INSTRUCTIONS TO FOLLOW
Output each line of the data below exactly, omitting any image.

DATA TO EXAMINE
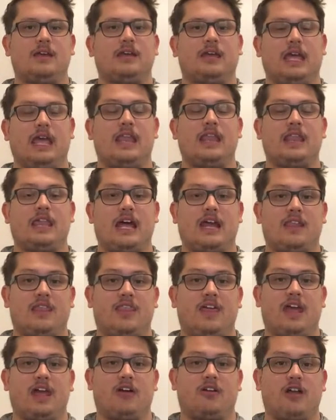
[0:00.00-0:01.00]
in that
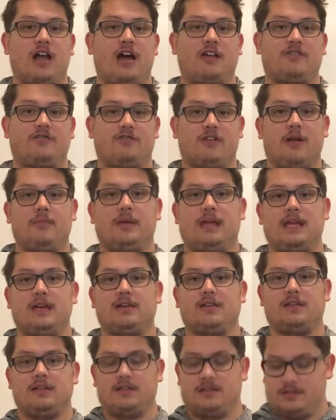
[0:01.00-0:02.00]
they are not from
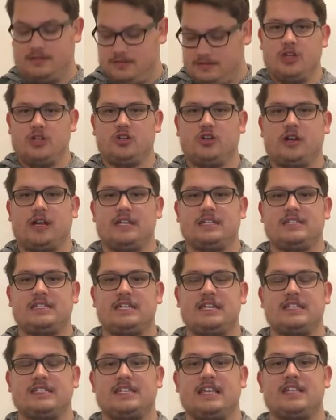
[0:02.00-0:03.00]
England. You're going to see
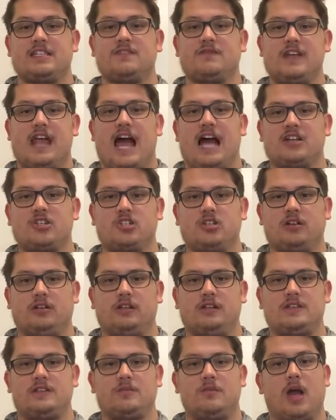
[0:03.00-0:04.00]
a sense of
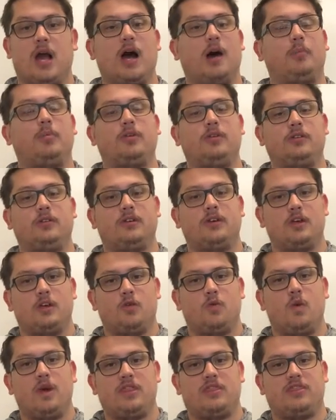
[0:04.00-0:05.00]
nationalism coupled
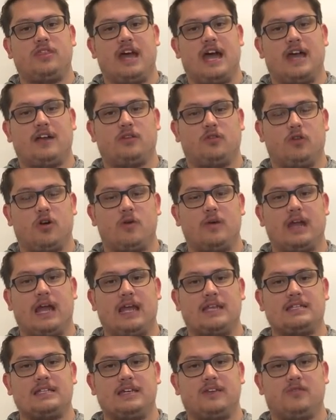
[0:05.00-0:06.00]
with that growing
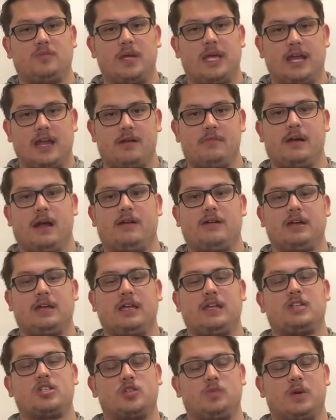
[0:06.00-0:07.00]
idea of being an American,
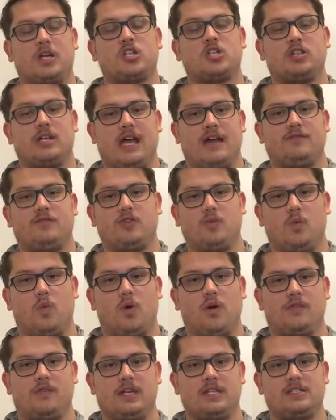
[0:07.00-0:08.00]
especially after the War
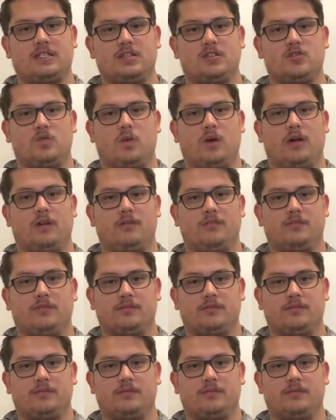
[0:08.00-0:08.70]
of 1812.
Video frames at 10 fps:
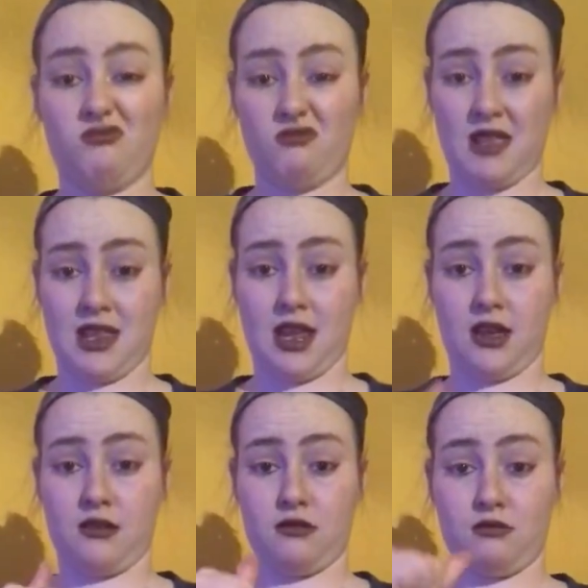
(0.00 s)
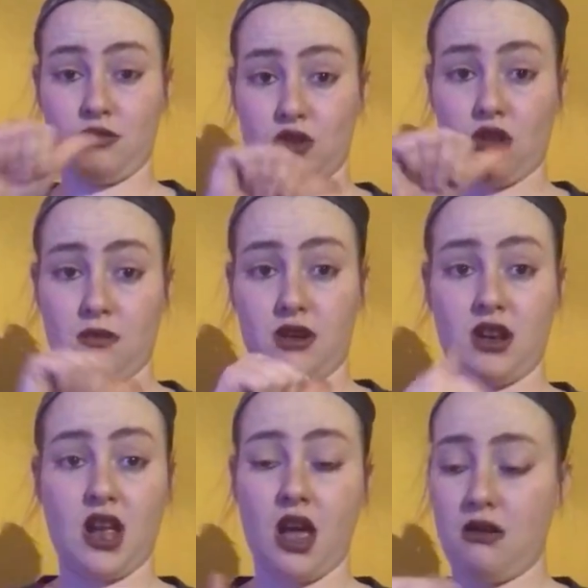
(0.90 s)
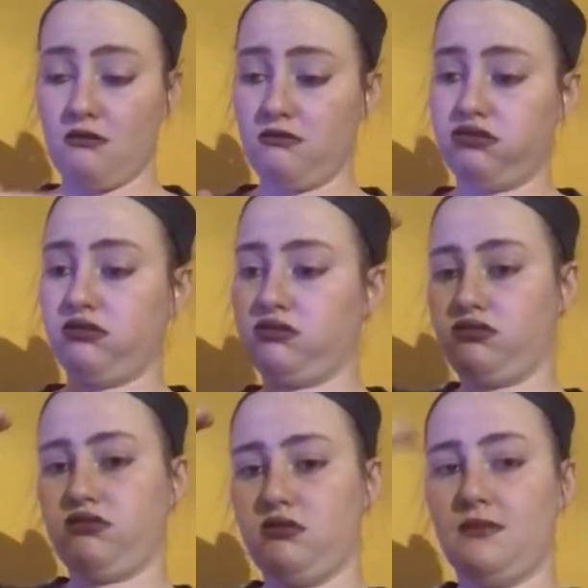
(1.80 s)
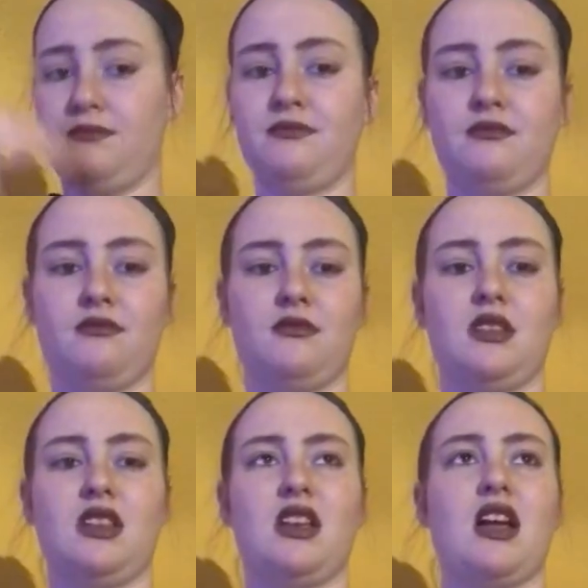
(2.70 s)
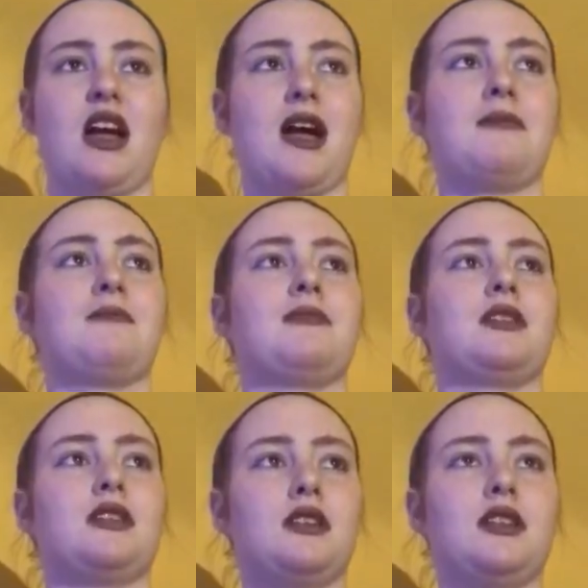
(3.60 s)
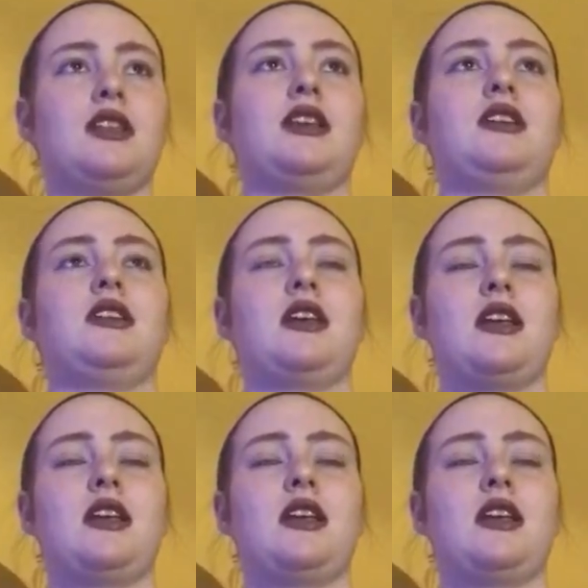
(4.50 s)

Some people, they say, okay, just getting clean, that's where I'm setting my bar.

RESPONSE FOR THIS EXERCISE
[0:00.00-0:01.00]
in that
[0:01.00-0:02.00]
they are not from
[0:02.00-0:03.00]
England. You're going to see
[0:03.00-0:04.00]
a sense of
[0:04.00-0:05.00]
nationalism coupled
[0:05.00-0:06.00]
with that growing
[0:06.00-0:07.00]
idea of being an American,
[0:07.00-0:08.00]
especially after the War
[0:08.00-0:08.70]
of 1812.
Video frames at 10 fps:
(0.00 s)
(0.90 s)
(1.80 s)
(2.70 s)
(3.60 s)
(4.50 s)

Some people, they say, okay, just getting clean, that's where I'm setting my bar.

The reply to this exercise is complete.